• _Action item_
Pictures must be left out. Retype exactly the lines from the one containing "[0:01.80-0:02.70]" through the last line of the records below.
■ ■ ■ ■
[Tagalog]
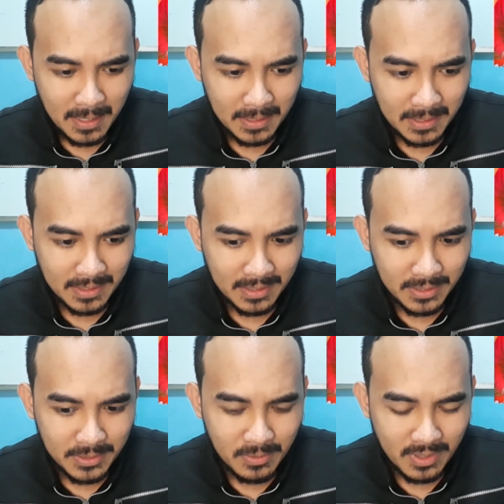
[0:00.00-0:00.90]

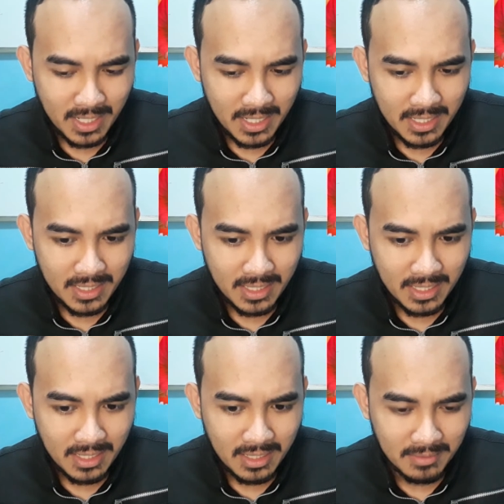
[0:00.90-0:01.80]
Uh, yung kay
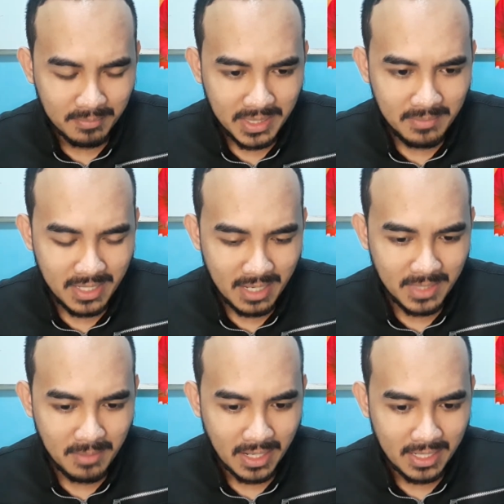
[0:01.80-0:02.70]
uh, ah,
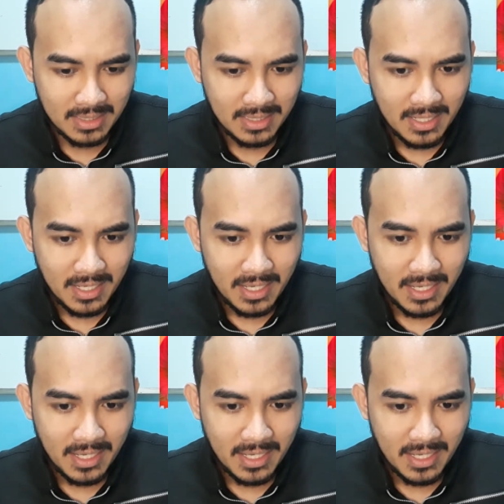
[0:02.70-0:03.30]
BBM naman,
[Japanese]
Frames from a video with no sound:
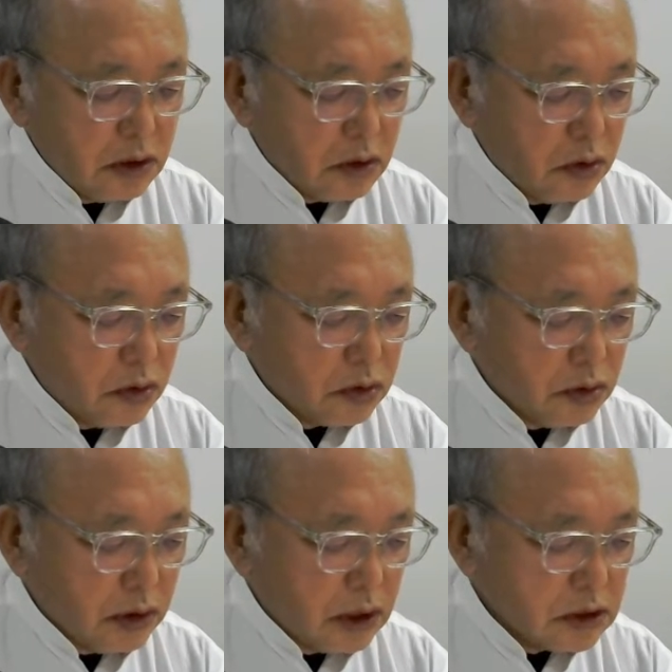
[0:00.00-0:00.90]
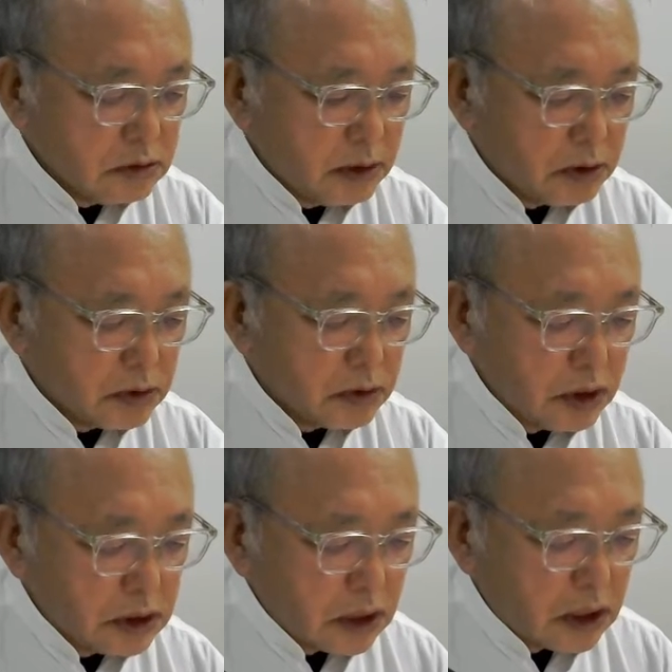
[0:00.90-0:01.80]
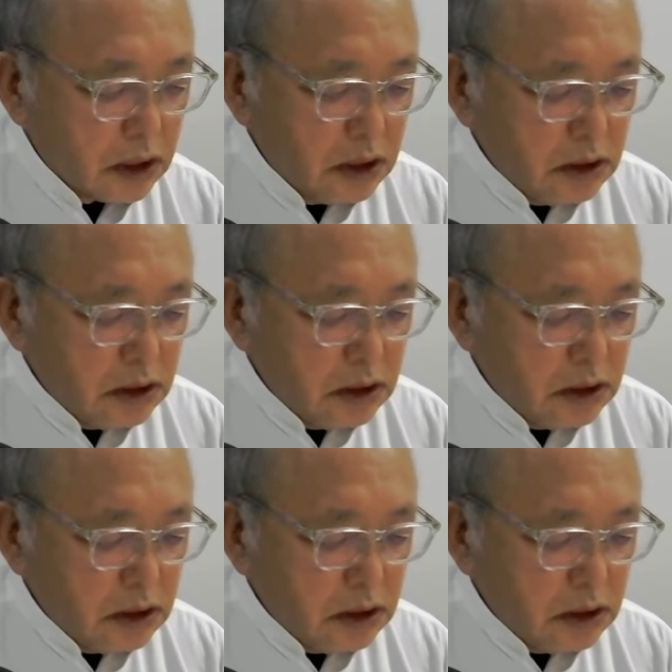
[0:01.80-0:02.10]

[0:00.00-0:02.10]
今後ではスマホのデータから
■ ■ ■ ■
• _Answer for this exercise_
[0:01.80-0:02.70]
uh, ah,
[0:02.70-0:03.30]
BBM naman,
[Japanese]
Frames from a video with no sound:
[0:00.00-0:00.90]
[0:00.90-0:01.80]
[0:01.80-0:02.10]

[0:00.00-0:02.10]
今後ではスマホのデータから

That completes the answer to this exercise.